Suppose you had 40 measurements

>>> dist
array([ 9.95587335, 11.14893547, 12.07186714, 9.06794986,
10.66503852, 10.7564387 , 11.42936871, 9.72575509, …
…11.41262324, 9.28556988, 8.01210309, 9.98832624])

with standard deviation 0.912. What is the uncertainty in your measurement of std=.912? Might the underlying distribution have sigma=1? (There is an exact formula in this case for Gaussian samples, but that won't always be so; and besides, it's a pain.)

Bootstrap statistics assumes that our 40 data points completely describe the underlying distribution–a "non-parametric" distribution. This assumption gets better the more points we have, but has good statistical properties all the time.

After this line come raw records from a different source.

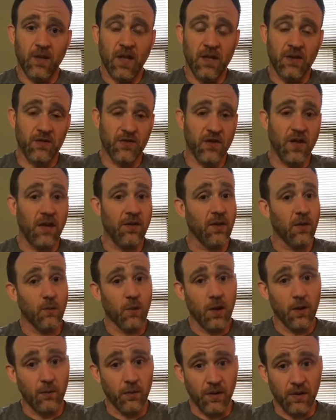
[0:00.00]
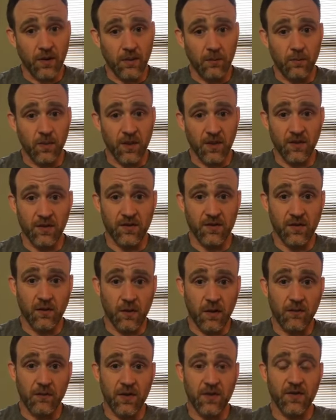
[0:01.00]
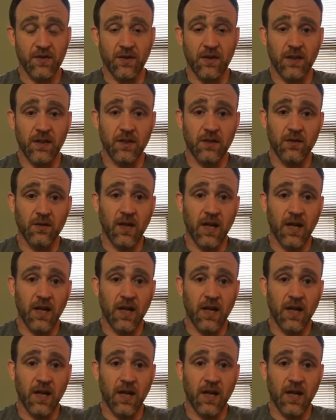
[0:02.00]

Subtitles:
and there's nothing wrong with them because they're obviously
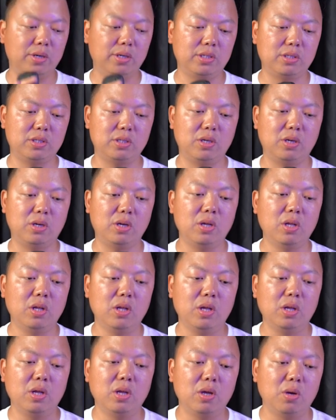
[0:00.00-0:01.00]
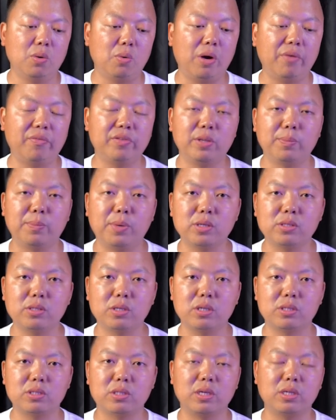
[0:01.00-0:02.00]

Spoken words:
is one of the most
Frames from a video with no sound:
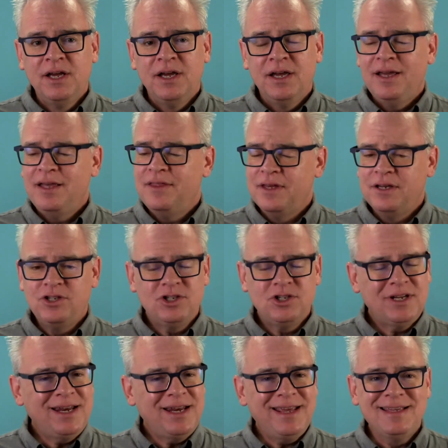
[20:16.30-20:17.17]
The
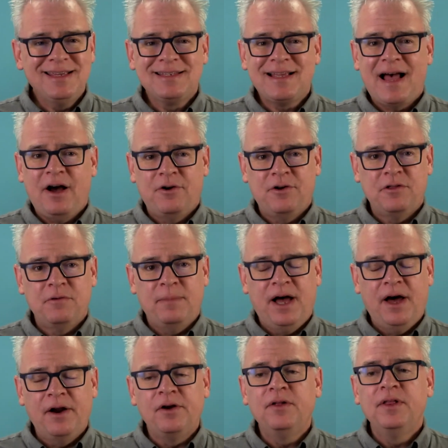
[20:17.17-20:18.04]
genie is out of the
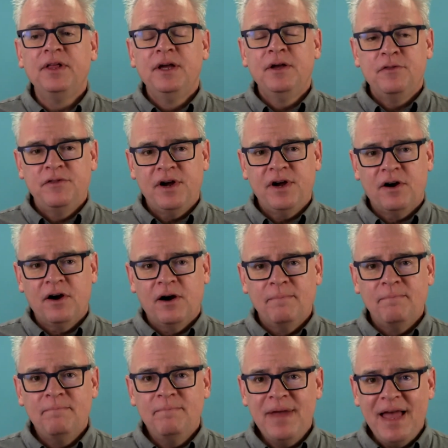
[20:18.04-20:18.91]
bottle. There are
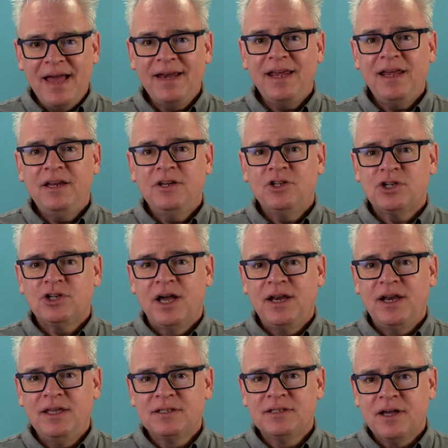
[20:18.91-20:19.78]
many
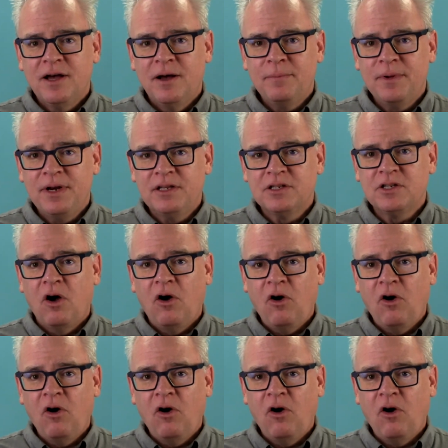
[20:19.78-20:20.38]
Chinese companies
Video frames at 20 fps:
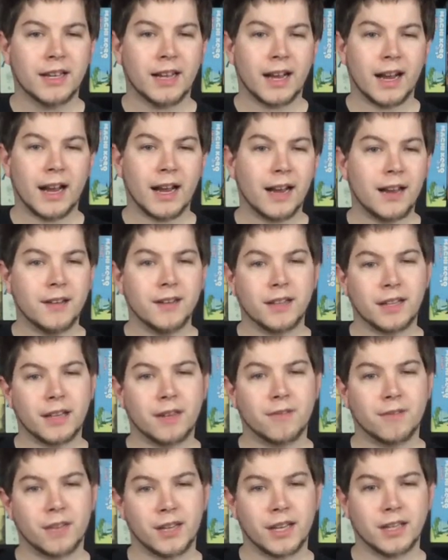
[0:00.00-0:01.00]
and
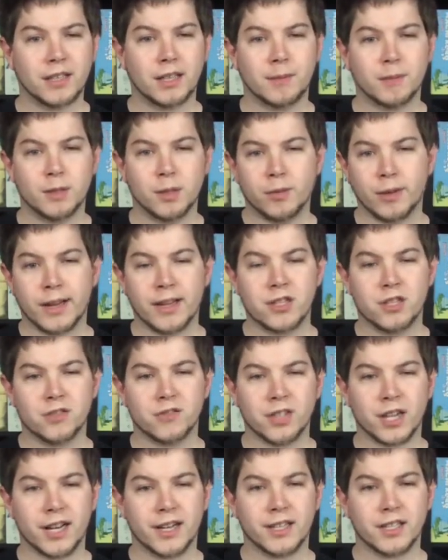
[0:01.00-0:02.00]
give Kingdomino Age of
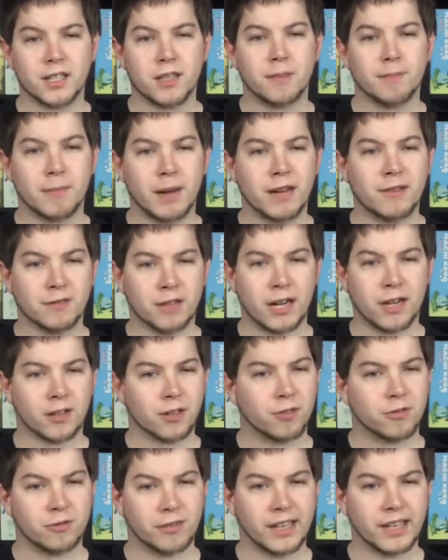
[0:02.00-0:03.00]
Giants my rock
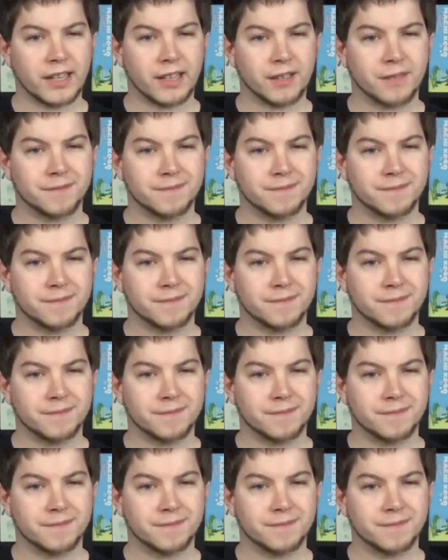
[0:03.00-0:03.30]
rating.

If the 40 points fully chararacterize our distribution, we can essentially do our experiment over and over again by resampling from those 40 points with replacement. Bootstrap.py does this very quickly using SciPy. Given distribution dist and an estimation function that takes a distribution and returns a number–such as scipy.std()–bootstrap.py resamples dist many many times and returns the mean and standard deviation of the estimate distribution.

>>> import bootstrap
>>> print scipy.std(dist)
0.911973669727
>>> print bootstrap.fast_bootstrap(scipy.std, dist)
(0.89697434867588222, 0.10347317195461153)

What does this mean? If we had 1,000,000 data points, rather than just 40, then their standard deviation would most likely be in the interval 0.897 +- 0.103. This is consistent with sigma=1, which, you might have guessed, I used to generate the data.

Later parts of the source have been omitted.